Jalan-jalan bro!!! Hari terakhir, 1 Juli 2013 sebelum kembali ke Bumi Bersujud, kami menyempatkan mengunjungi salah satu obyek wisata andalan Makassar yang berada di Kabupaten Maros yakni Bantimurung yang letaknya kurang lebih sekitar 50 km dari pusat kota Makassar. Obyek wisata ini sangat mudahdikunjungi, cukup dengan menggunakan mobil dan motor, dari pusat kota sekitar 1 jam. Jika pengunjung berangkat dari Bandara Hasanuddin, perjalanan dapat ditempuh dengan mobil atau bus wisata sekitar 45 menit.
“Banting saja kemurunganmu di Bantimurung”, seloroh kawan saya, saat kami bercakap mengenai obyek wisata ini. Menurutnya, “Inilah destinasi wisata yang paling menarik dimana kita bisa berdiri di kaki air terjun dan diguyur air dari ketinggian 30 meter serta menelusuri goa mimpi yang dipenuhi beragam species kupu-kupu dan stalaknit”. Air terjun yang terletak di kawasan Taman Nasional Bantimurung Bulusaraung ini merupakan objek wisata favorit masyarakat Sulawesi Selatan. Nama Bantimurung sendiri berasal dari dua kata dari bahasa setempat yaitu “benti” yang berarti “air” dan “merrung” yang berarti “gemuruh”, karena suara yang dihasilkan dari air terjun ini bergemuruh. Sehingga seiring perkembangan jaman nama “Bentimerrung” lama-kelamaan berganti lafal menjadi Bantimurung.

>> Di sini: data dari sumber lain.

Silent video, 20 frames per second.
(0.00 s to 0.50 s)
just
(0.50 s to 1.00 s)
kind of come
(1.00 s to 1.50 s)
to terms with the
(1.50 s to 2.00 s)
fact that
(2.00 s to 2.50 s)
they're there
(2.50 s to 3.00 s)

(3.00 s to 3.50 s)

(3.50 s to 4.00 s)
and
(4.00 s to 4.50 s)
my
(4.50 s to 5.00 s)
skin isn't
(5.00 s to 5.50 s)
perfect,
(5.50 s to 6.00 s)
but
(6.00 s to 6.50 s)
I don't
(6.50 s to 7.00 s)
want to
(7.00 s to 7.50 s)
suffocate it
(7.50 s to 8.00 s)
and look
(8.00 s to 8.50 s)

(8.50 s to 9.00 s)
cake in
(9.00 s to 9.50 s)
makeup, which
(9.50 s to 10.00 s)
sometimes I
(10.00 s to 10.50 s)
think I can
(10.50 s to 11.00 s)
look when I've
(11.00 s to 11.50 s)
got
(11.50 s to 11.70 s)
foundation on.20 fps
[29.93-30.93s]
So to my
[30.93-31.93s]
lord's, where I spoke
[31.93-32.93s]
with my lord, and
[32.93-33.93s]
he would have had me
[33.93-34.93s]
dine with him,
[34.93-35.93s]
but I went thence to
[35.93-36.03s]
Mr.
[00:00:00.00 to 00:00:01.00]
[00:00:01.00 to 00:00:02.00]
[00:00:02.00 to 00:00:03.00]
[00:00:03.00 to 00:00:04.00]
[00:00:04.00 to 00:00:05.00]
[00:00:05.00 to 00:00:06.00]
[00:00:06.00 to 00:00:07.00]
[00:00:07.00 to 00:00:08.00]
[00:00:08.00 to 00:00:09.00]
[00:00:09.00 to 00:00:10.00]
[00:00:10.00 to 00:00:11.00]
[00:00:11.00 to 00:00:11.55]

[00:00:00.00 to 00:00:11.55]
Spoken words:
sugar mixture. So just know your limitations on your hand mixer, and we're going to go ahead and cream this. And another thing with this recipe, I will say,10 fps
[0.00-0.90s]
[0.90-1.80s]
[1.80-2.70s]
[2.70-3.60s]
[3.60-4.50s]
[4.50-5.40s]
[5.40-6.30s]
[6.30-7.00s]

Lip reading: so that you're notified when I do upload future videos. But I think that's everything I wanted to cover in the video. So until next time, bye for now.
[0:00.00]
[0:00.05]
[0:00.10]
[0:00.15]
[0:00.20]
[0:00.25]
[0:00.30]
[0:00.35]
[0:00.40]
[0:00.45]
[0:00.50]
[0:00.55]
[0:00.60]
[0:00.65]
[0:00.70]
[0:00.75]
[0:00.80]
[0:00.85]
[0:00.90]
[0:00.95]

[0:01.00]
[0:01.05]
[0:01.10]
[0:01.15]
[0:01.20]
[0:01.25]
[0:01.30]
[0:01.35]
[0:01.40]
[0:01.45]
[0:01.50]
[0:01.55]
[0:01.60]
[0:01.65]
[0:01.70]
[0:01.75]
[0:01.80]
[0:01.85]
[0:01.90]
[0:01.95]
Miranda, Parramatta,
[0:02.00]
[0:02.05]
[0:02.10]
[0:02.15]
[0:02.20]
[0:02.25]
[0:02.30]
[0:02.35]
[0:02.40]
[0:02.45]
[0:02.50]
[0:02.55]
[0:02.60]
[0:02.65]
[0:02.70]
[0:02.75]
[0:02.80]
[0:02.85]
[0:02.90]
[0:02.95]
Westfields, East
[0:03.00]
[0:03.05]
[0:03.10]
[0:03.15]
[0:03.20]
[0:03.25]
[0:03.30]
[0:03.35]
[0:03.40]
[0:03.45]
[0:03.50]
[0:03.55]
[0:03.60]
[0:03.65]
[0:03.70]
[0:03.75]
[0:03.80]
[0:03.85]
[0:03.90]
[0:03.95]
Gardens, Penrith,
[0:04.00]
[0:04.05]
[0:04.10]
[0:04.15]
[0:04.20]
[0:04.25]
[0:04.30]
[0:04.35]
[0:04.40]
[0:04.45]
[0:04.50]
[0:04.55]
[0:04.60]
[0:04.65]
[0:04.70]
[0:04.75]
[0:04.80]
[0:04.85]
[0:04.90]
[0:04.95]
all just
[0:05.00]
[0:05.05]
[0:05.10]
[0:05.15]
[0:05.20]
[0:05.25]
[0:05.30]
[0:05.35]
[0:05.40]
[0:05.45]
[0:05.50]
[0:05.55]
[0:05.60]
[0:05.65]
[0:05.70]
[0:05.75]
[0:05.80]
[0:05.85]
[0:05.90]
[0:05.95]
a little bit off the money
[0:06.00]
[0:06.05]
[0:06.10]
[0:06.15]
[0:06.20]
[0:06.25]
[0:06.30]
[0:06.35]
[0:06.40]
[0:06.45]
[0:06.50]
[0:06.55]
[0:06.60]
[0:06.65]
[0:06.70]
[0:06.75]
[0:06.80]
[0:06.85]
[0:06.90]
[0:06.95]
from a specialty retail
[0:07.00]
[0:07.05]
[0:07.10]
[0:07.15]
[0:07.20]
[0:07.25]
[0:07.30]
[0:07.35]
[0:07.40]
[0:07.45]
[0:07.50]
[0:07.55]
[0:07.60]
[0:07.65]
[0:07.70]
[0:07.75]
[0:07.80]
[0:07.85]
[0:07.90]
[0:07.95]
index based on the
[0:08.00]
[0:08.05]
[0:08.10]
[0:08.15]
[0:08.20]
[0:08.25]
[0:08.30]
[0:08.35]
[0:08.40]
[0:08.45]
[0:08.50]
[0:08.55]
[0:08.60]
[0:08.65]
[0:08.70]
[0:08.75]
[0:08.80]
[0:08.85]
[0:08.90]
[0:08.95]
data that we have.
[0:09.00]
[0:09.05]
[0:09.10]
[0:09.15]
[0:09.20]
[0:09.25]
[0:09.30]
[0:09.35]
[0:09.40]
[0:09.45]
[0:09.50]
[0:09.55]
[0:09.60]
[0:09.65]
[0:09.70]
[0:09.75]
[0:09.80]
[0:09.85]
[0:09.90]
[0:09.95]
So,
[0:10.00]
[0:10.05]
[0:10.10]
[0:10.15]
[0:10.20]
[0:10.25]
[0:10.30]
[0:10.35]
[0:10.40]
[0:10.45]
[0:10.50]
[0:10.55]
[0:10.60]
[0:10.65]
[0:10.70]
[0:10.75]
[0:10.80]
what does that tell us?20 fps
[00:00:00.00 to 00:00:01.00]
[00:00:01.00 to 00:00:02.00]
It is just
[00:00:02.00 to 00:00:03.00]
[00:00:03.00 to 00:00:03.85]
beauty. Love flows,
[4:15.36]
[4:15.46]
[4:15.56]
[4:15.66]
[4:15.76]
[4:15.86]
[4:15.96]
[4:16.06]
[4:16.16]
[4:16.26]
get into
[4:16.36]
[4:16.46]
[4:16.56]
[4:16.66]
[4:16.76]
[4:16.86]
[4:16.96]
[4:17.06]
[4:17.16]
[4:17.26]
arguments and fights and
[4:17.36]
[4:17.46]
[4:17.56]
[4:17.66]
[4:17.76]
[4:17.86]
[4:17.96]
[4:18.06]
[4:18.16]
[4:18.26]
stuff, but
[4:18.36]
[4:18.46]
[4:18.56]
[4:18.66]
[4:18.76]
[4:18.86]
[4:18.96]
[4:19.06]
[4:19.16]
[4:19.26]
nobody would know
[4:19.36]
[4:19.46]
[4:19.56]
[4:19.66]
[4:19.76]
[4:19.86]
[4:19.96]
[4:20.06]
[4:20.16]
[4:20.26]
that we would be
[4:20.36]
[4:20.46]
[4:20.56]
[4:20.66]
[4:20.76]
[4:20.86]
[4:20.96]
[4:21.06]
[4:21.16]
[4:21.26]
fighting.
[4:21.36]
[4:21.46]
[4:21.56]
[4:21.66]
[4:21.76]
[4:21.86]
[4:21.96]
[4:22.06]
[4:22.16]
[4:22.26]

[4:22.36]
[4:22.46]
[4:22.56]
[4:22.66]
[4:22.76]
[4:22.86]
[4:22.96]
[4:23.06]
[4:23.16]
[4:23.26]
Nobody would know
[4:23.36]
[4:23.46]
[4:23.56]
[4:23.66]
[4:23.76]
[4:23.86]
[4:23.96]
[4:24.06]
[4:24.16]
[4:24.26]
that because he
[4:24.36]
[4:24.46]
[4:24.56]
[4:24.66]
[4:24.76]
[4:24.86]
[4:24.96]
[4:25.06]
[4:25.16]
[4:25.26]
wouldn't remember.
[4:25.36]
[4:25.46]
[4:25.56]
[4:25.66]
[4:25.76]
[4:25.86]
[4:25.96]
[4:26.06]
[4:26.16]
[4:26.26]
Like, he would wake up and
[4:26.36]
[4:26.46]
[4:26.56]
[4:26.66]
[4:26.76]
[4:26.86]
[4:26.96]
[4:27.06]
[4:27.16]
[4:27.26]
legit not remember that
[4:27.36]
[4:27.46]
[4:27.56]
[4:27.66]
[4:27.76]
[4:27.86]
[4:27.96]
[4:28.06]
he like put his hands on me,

Wahhh, ini kesempatan langka, dimana kami bisa memanjakan mata dengan melihat langsung museum serta penangkaran kupu-kupu dan patung monyet raksasa yang menjadi ikon obyek wisata ini. Yang paling menarik dari tempat ini, sekitar 150 spesies kupu-kupu yang tergolong langka berada disini. Selain itu, kita juga dapat membeli beranekaragam kupu-kupu yang sudah diawetkan bahkan para pengunjung dapat menyaksikan indahnya warna-warni kupu-kupu dengan berbagai spesies yang berterbangan ke sana ke mari. Inilah yang membuat tempat ini dinamakan “The Kingdom of Butterfly”, karena di Taman Nasional Bantimurung merupakan habitat dari berbagai spesies kupu-kupu yang langka dan hampir punah.